‘Ndrangheta, processo “Cosa Mia”: 42 condanne da 2 anni all’ergastolo

Tra le 42 condanne ci sono anche cinque ergastoli inflitti ai vertici del clan Gallico-Bruzzise. Pesanti condanne anche per le donne del clan.

Si è concluso oggi davanti alla Corte d’Assise di Palmi il processo denominato Cosa Mia che ha visto imputate 46 persone ritenute vicine alle cosche della cosche della ‘ndrangheta Gallico-Bruzzise-Morgante e Sciglitano.

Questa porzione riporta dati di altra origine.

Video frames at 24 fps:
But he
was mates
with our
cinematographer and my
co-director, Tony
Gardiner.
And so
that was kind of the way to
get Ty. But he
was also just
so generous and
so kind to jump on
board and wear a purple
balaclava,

I giudici hanno deciso di condannare 42 persone con pene comprese tra i 2 anni di carcere e l’ergastolo. Il massimo della pena, il carcere a vita, è stato inflitto ai vertici del clan Gallico: i boss Domenico e Giuseppe Gallico, Lucia Giuseppa e Salvatore Morgante, e Carmine Demetrio Santaiti, imputati tra gli altri reati anche per omicidio.

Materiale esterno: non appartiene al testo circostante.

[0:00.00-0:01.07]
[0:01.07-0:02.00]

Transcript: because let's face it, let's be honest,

Pene importanti anche gli altri componenti della famiglia Gallico: 21 anni per Rocco, 22 anni e 9 mesi per Teresa, 19 anni e sei mesi per Antonino, al quale non è stata contestata l’accusa di omicidio. Pugno di ferro pure per i vertici del clan Bruzzise di Barritteri. Carmelo e Giuseppe Bruzzise sono stati condannati rispettivamente a 20 e 25 anni di carcere.

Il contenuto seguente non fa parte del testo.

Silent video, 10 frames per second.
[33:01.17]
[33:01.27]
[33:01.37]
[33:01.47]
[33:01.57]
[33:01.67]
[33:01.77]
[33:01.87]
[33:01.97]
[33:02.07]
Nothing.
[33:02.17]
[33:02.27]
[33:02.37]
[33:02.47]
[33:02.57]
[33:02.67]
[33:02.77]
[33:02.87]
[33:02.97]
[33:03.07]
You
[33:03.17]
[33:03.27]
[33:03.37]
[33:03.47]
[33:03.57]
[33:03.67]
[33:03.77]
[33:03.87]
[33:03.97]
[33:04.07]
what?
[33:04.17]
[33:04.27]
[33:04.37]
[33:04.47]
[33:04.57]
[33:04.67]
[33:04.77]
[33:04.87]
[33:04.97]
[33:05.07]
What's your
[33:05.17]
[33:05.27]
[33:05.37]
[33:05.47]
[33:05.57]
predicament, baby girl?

Le pene minori vanno dai 2 ai 16 anni di carcere. Tra questi spiccano Antonio e Vincenzo Bruzzise, condannati rispettivamente 16 e 14 anni di carcere, e Francesco Cutrì, per il quale sono stati decisi 14 anni e nove mesi.

Gli imputati erano accusati a vario titolo di associazione per delinquere di stampo mafioso e una serie di omicidi compiuti tra le fine degli anni ’70 e l’inizio degli anni ’90 durante la cosiddetta faida di Palmi che si lasciò alle spalle una lunga scia di sangue.

Tra le altre persone condannate ci sono anche imprenditori coinvolti nella maxi-estorsione compiuta dai clan ai danni delle ditte impegnate nei lavori di rifacimento dell’A3. Tra questi c’è anche l’imprenditore Pasquale Galimi, condannato in primo grado a 5 anni di carcere.